The rhetoric that gets slung around as if it's business as usual at the old stand-"they're demons," "they're possessed," and so on-makes you think that not much has changed in Russia since Dostoyevsky's day. Even so, you can't easily dismiss the elderly Orthodox woman who explains, "If someone comes into your apartment and takes a shit, you wouldn't like that, would you?" On their end, even granting that they're staring prison in the face, our heroines are at their most disingenuous when they claim they didn't mean to offend anyone. Of course they did; from their name on down, isn't that part of what Pussy Riot is about?
Heroines is still the right word for them One reason they're such bracing ones is that their opposition to the regime is fueled and kept lucid by their analytical chops; they aren't just venting raw emotion. (Guy Debord, it turns out you might have had your uses after all.) When Masha explains that they were out to attack Orthodoxy and Putinism's mutually advantageous complicity-"not religion per se"-it isn't casuistry; it's right there in "A Punk Prayer." "The Patriarch believes in Putin/He should try believing in God," is not at all bad in putting things in a nutshell, and calling on Jesus's mom to join the fight is both good agit-prop and, quite possibly, heartfelt.
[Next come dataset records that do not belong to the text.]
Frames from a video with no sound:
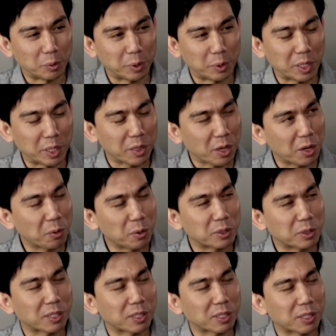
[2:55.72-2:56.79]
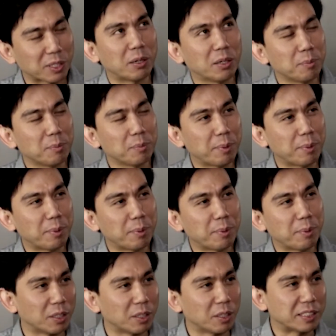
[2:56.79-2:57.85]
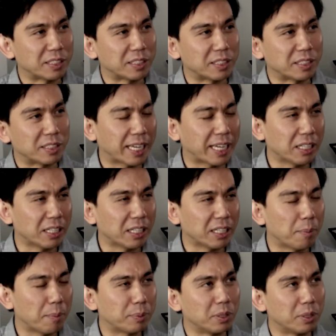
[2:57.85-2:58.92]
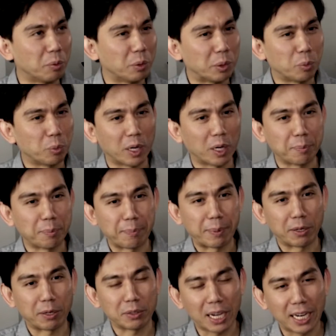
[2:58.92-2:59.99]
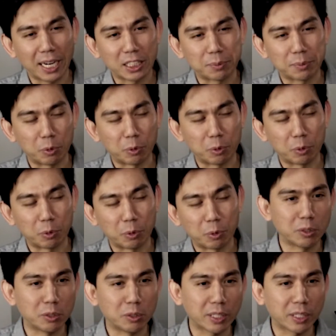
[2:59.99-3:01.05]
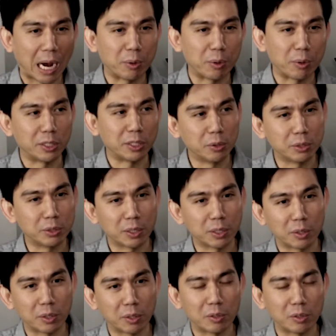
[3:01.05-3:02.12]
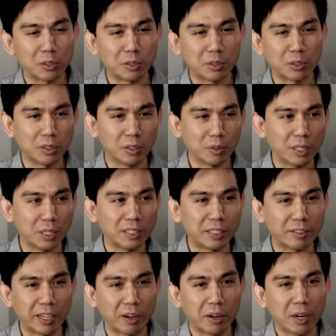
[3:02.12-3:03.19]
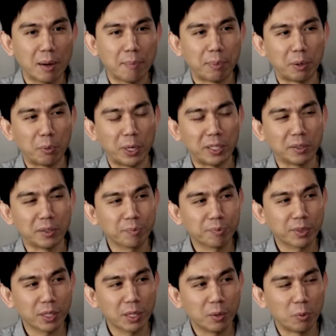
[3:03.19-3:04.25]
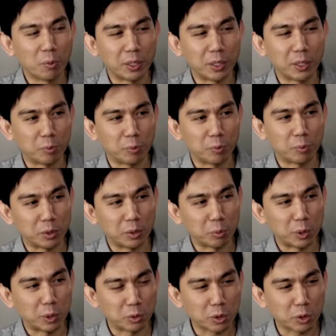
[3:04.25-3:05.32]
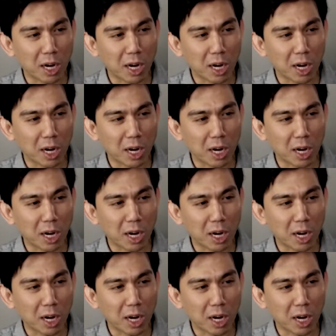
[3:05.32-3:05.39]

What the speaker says: always thought about, oh, maybe things can scale up. We want to make bigger lights, but would people use it? How would they use it? These things here and there. But when you talk toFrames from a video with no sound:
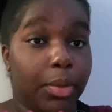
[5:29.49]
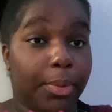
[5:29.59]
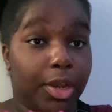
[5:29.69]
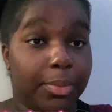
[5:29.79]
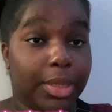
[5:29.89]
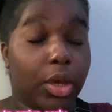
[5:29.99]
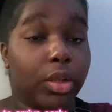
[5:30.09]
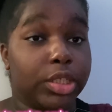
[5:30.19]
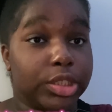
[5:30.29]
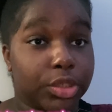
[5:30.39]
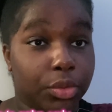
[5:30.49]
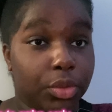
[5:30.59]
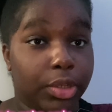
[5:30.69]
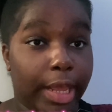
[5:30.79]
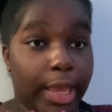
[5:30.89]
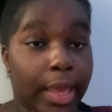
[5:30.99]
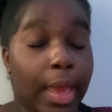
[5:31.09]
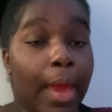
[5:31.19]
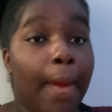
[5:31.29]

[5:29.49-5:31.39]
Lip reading: permit on a school daySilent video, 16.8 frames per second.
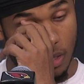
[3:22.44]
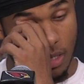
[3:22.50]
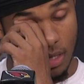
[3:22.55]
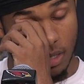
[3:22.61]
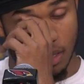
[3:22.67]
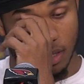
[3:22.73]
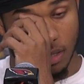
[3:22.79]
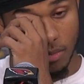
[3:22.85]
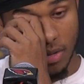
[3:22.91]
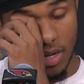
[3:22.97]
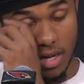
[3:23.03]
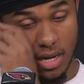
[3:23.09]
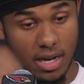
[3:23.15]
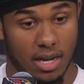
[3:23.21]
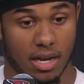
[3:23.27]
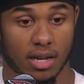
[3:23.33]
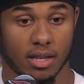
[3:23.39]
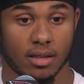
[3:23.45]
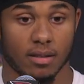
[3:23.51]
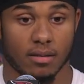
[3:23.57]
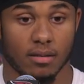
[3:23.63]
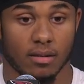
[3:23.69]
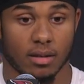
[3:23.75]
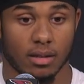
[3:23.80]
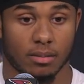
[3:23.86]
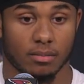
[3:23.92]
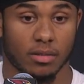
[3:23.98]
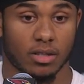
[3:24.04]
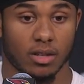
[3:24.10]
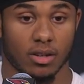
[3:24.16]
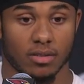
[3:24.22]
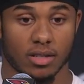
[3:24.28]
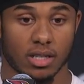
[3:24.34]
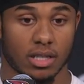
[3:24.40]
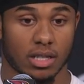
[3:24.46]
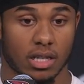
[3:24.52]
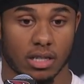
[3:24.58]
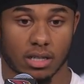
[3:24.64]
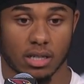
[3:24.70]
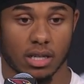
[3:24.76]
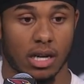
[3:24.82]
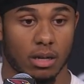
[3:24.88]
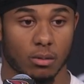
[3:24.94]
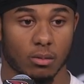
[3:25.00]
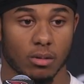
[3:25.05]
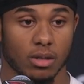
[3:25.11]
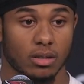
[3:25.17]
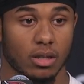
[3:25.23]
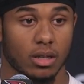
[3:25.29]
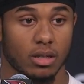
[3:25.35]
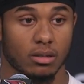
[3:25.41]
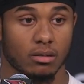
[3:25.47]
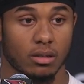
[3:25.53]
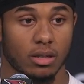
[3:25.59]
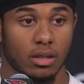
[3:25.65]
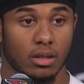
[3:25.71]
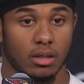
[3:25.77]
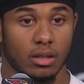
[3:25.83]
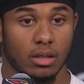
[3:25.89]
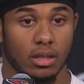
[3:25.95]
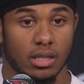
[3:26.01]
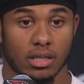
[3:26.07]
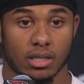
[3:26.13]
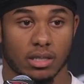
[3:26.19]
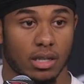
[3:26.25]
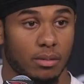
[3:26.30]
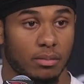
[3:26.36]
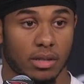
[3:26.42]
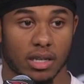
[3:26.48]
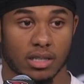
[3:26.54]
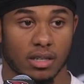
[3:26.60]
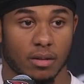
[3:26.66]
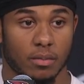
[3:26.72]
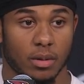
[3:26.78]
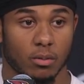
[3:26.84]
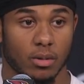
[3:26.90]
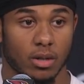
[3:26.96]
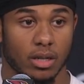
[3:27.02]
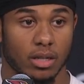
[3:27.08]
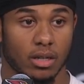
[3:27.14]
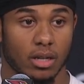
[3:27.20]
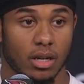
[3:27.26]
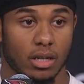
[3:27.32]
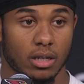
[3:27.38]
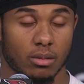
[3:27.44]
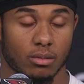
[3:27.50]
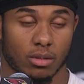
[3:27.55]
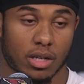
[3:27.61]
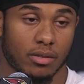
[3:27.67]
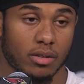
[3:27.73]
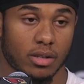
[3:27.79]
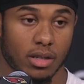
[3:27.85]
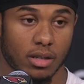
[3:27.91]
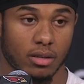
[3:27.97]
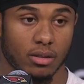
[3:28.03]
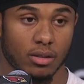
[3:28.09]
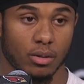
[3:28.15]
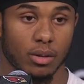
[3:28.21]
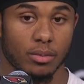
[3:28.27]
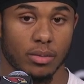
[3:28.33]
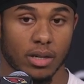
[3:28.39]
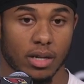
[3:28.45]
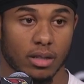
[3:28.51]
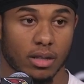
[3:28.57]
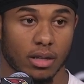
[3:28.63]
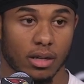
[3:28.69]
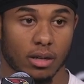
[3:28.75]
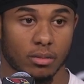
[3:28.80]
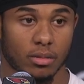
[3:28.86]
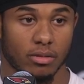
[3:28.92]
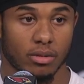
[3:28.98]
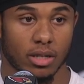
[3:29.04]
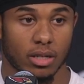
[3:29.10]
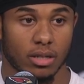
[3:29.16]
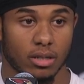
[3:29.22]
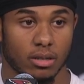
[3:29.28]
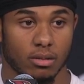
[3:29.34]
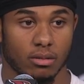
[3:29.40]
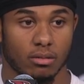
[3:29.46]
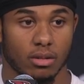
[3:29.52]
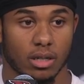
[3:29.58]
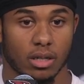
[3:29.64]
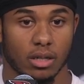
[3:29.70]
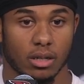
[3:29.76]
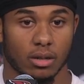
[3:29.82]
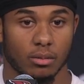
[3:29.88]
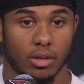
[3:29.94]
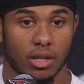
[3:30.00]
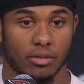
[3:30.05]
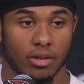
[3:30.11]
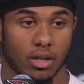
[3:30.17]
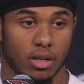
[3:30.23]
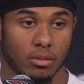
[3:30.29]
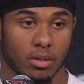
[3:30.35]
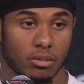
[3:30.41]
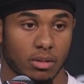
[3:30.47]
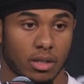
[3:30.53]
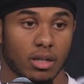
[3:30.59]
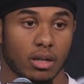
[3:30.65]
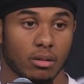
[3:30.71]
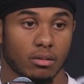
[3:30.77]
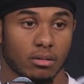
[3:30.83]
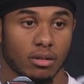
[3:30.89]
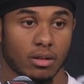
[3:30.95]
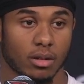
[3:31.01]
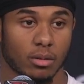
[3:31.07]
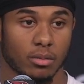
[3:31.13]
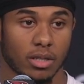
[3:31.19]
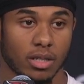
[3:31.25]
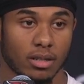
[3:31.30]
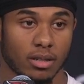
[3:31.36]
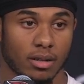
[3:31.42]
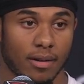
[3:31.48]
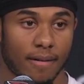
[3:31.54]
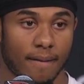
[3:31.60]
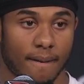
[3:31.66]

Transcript: Yeah, again, man, I this offseason I just kind of worked on the same things I've been working on, and whatever they throw at me, I think I'll be ready. So whatever comes with it, I'll be here.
For that matter, one Carrier of the Cross pretty much makes their case for them when he says, "It always begins the same way-attacks against the holy altars and against the throne." Note that last word.
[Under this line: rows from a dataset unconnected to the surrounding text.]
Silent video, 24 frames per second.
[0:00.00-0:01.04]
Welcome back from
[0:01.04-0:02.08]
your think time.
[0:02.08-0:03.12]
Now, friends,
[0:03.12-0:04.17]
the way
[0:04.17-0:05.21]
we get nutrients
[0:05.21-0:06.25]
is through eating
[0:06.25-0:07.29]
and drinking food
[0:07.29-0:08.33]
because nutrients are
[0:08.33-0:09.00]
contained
As articulate as the women (and their lawyers) are in court, the trial footage is most affecting when we're just watching their faces. That's partly because they're locked inside a glass-and-wood booth that turns conferring with them into a visit to the zoo. If Nadia, especially, doesn't seem altogether unconscious of the effect produced by her poise and wry intelligence in this demeaning setting, that's no surprise-she's a performance artist, for Pete's sake. (An uncommonly fearless one, too: the video of an eight-months-pregnant Nadia having public sex with her husband at Moscow's biology museum-a provocation staged in tandem with other members of Voina, the art collective from which Pussy Riot sprang-does make you feel a bit for her dad when he mutters that he might have watched if it had been any other girl, but. . . well, you know.)
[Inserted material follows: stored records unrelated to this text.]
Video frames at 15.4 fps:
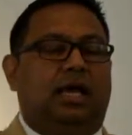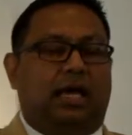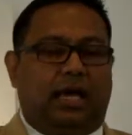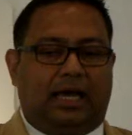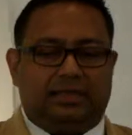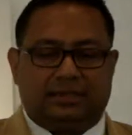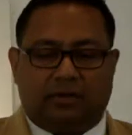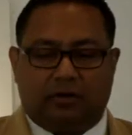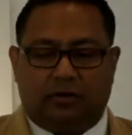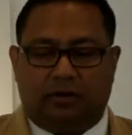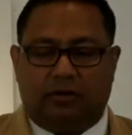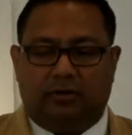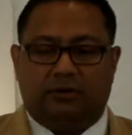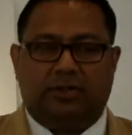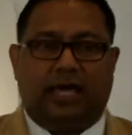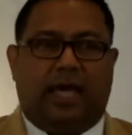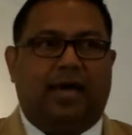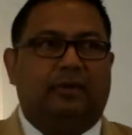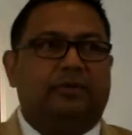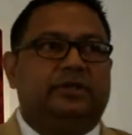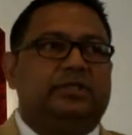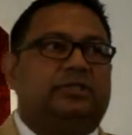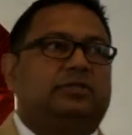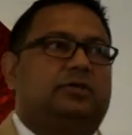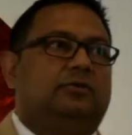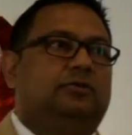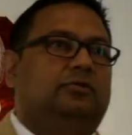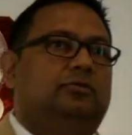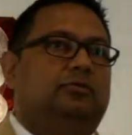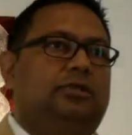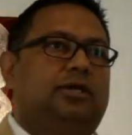As our growth happens
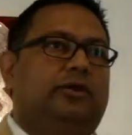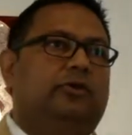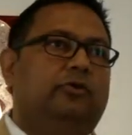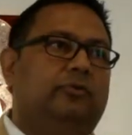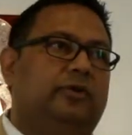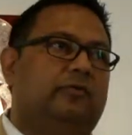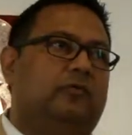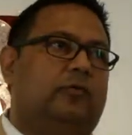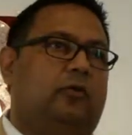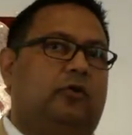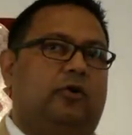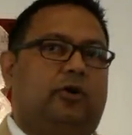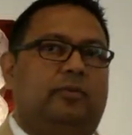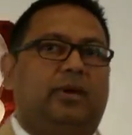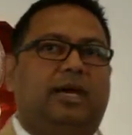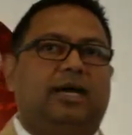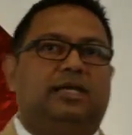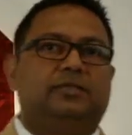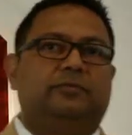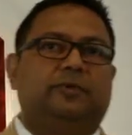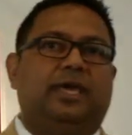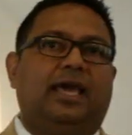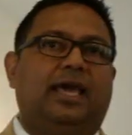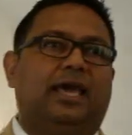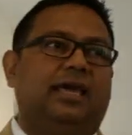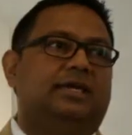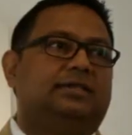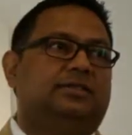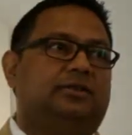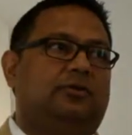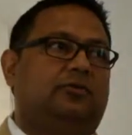through the human form, as we
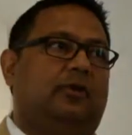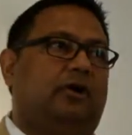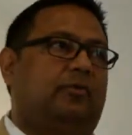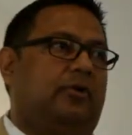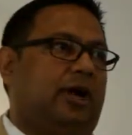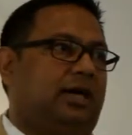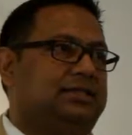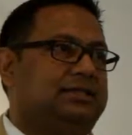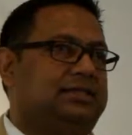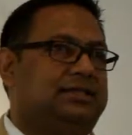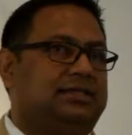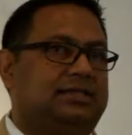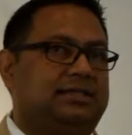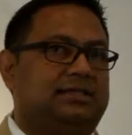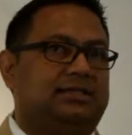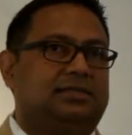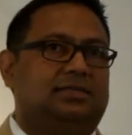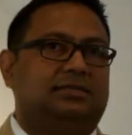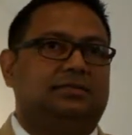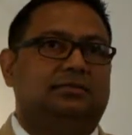age through our processes,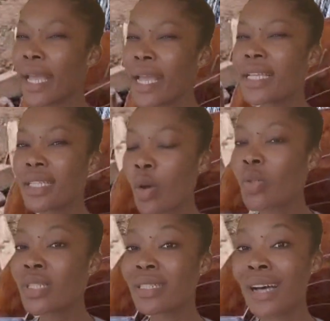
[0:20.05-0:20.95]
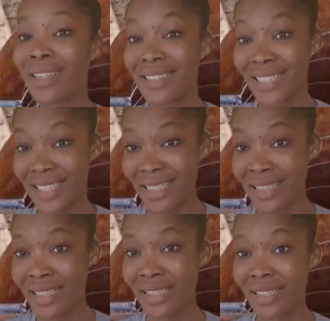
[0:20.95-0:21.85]
8,000 Ghana
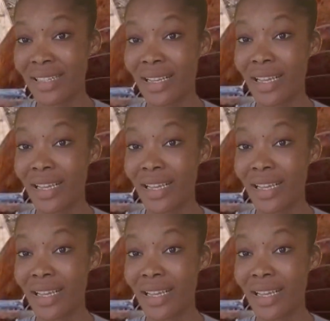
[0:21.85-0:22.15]
cedis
In all honesty, it's also hard for an old Runaways fan to resist a doc that includes a scene captioned, "Pussy Riot Secret Headquarters." But when the group's non-incarcerated members take to the street for another guerilla performance, this time with full awareness of the potential consequences, the images-a blurry, balaclava-wearing guitarist on a rooftop, a Pussy Riot banner unfurling as Putin's photograph goes up in flames- are extraordinarily stirring. Pussy Riot lives!
If Wikipedia's to be trusted, the filmmakers can be faulted for leaving out a few latter-day bumps in the road. (There's considerable ambiguity about what Katia may have agreed to do to get sprung, for instance. Writing from prison, Nadia and Masha have accused Nadia's husband of taking over Pussy Riot without their consent, which he denies.) But overall, this is one documentary that no politico who believes in pop-and no pop fan exhilarated by political bravery-will want to miss.